▸ **ABOUT THIS EXERCISE**:
If a record holds a picture, omit that picture and copy everything else exactly.

▸ **RECORDS PROVIDED**:
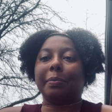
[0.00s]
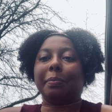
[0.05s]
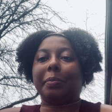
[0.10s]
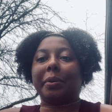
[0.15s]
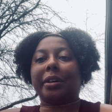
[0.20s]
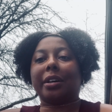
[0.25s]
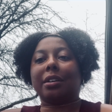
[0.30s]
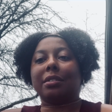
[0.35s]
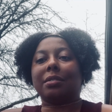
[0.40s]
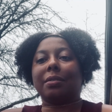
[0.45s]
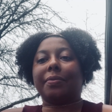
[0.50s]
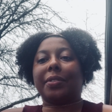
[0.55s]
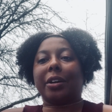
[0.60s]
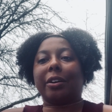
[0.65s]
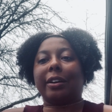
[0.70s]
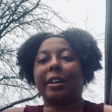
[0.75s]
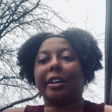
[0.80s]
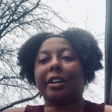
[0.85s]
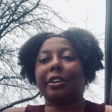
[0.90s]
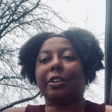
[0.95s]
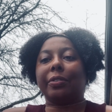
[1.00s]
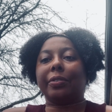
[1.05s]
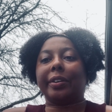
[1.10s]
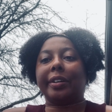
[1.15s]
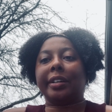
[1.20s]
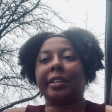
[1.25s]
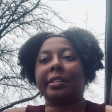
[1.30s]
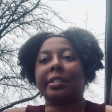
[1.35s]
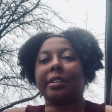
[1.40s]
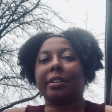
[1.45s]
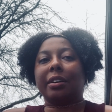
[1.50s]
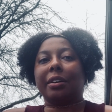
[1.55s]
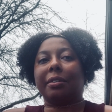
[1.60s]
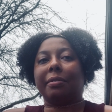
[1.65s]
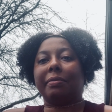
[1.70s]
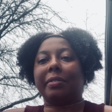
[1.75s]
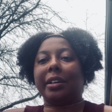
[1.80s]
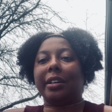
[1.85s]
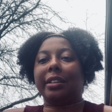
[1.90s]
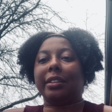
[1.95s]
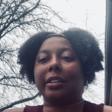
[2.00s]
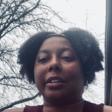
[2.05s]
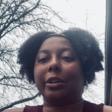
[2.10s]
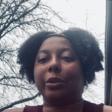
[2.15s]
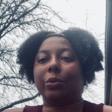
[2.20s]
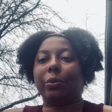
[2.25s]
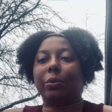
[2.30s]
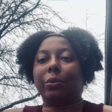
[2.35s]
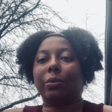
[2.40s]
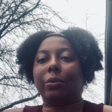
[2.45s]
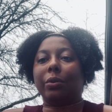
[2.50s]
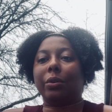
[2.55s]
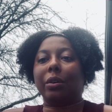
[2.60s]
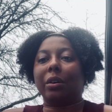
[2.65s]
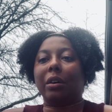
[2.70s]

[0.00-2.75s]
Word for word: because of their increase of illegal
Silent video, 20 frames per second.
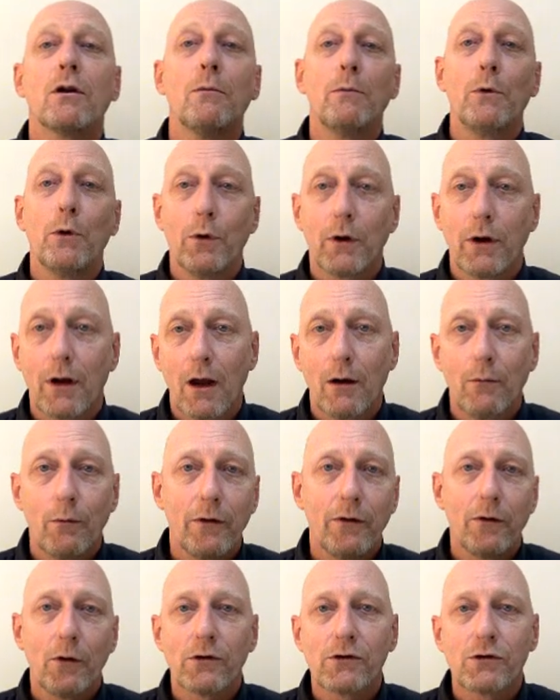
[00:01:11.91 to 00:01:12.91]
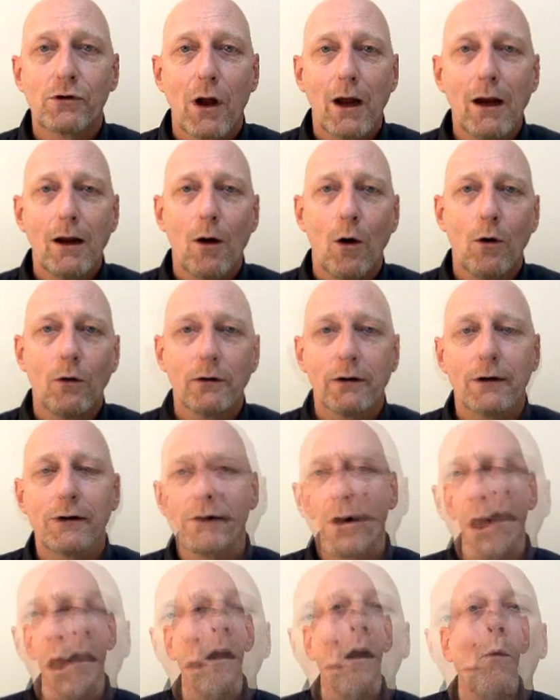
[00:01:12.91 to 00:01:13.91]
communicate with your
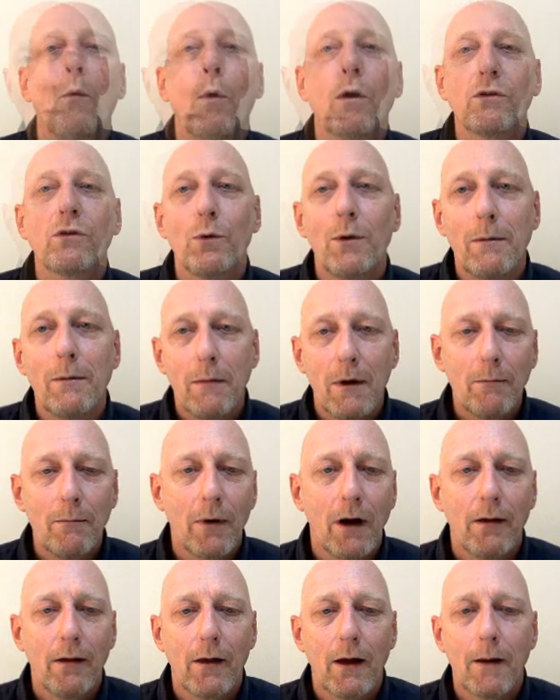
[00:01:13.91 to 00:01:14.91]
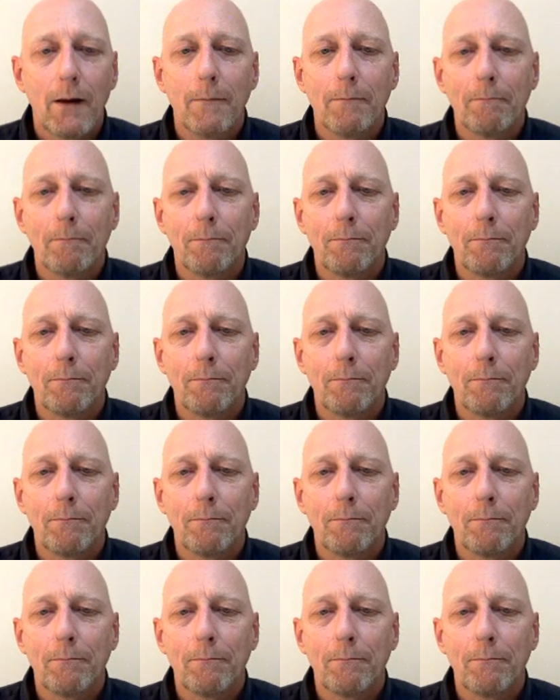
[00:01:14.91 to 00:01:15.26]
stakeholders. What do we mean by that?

▸ **RESULT BELOW**:
[0.00s]
[0.05s]
[0.10s]
[0.15s]
[0.20s]
[0.25s]
[0.30s]
[0.35s]
[0.40s]
[0.45s]
[0.50s]
[0.55s]
[0.60s]
[0.65s]
[0.70s]
[0.75s]
[0.80s]
[0.85s]
[0.90s]
[0.95s]
[1.00s]
[1.05s]
[1.10s]
[1.15s]
[1.20s]
[1.25s]
[1.30s]
[1.35s]
[1.40s]
[1.45s]
[1.50s]
[1.55s]
[1.60s]
[1.65s]
[1.70s]
[1.75s]
[1.80s]
[1.85s]
[1.90s]
[1.95s]
[2.00s]
[2.05s]
[2.10s]
[2.15s]
[2.20s]
[2.25s]
[2.30s]
[2.35s]
[2.40s]
[2.45s]
[2.50s]
[2.55s]
[2.60s]
[2.65s]
[2.70s]

[0.00-2.75s]
Word for word: because of their increase of illegal
Silent video, 20 frames per second.
[00:01:11.91 to 00:01:12.91]
[00:01:12.91 to 00:01:13.91]
communicate with your
[00:01:13.91 to 00:01:14.91]
[00:01:14.91 to 00:01:15.26]
stakeholders. What do we mean by that?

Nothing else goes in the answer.